__Available data__.

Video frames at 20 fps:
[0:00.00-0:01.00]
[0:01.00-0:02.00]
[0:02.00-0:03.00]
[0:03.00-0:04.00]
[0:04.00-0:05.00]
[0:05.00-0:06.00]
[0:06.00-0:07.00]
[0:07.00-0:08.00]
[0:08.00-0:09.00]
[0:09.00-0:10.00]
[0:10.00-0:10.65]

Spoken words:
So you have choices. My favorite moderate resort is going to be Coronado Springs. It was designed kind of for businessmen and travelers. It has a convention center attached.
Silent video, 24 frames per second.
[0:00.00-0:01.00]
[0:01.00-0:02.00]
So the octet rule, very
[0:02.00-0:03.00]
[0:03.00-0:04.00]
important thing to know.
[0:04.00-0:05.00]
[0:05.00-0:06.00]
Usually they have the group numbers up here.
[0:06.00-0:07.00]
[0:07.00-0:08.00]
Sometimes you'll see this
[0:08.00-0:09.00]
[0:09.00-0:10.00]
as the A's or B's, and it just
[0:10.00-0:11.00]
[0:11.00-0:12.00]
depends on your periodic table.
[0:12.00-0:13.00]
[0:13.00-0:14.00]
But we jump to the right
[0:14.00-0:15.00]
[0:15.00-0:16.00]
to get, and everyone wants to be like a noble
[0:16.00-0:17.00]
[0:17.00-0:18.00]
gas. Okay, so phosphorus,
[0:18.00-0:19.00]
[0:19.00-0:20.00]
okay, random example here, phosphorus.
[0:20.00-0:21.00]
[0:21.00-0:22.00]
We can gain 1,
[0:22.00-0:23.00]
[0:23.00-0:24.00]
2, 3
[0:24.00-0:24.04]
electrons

__What is needed__. Copy out the entire listing word for word. Keep every line as it is.

__Response area__.
Video frames at 20 fps:
[0:00.00-0:01.00]
[0:01.00-0:02.00]
[0:02.00-0:03.00]
[0:03.00-0:04.00]
[0:04.00-0:05.00]
[0:05.00-0:06.00]
[0:06.00-0:07.00]
[0:07.00-0:08.00]
[0:08.00-0:09.00]
[0:09.00-0:10.00]
[0:10.00-0:10.65]

Spoken words:
So you have choices. My favorite moderate resort is going to be Coronado Springs. It was designed kind of for businessmen and travelers. It has a convention center attached.
Silent video, 24 frames per second.
[0:00.00-0:01.00]
[0:01.00-0:02.00]
So the octet rule, very
[0:02.00-0:03.00]
[0:03.00-0:04.00]
important thing to know.
[0:04.00-0:05.00]
[0:05.00-0:06.00]
Usually they have the group numbers up here.
[0:06.00-0:07.00]
[0:07.00-0:08.00]
Sometimes you'll see this
[0:08.00-0:09.00]
[0:09.00-0:10.00]
as the A's or B's, and it just
[0:10.00-0:11.00]
[0:11.00-0:12.00]
depends on your periodic table.
[0:12.00-0:13.00]
[0:13.00-0:14.00]
But we jump to the right
[0:14.00-0:15.00]
[0:15.00-0:16.00]
to get, and everyone wants to be like a noble
[0:16.00-0:17.00]
[0:17.00-0:18.00]
gas. Okay, so phosphorus,
[0:18.00-0:19.00]
[0:19.00-0:20.00]
okay, random example here, phosphorus.
[0:20.00-0:21.00]
[0:21.00-0:22.00]
We can gain 1,
[0:22.00-0:23.00]
[0:23.00-0:24.00]
2, 3
[0:24.00-0:24.04]
electrons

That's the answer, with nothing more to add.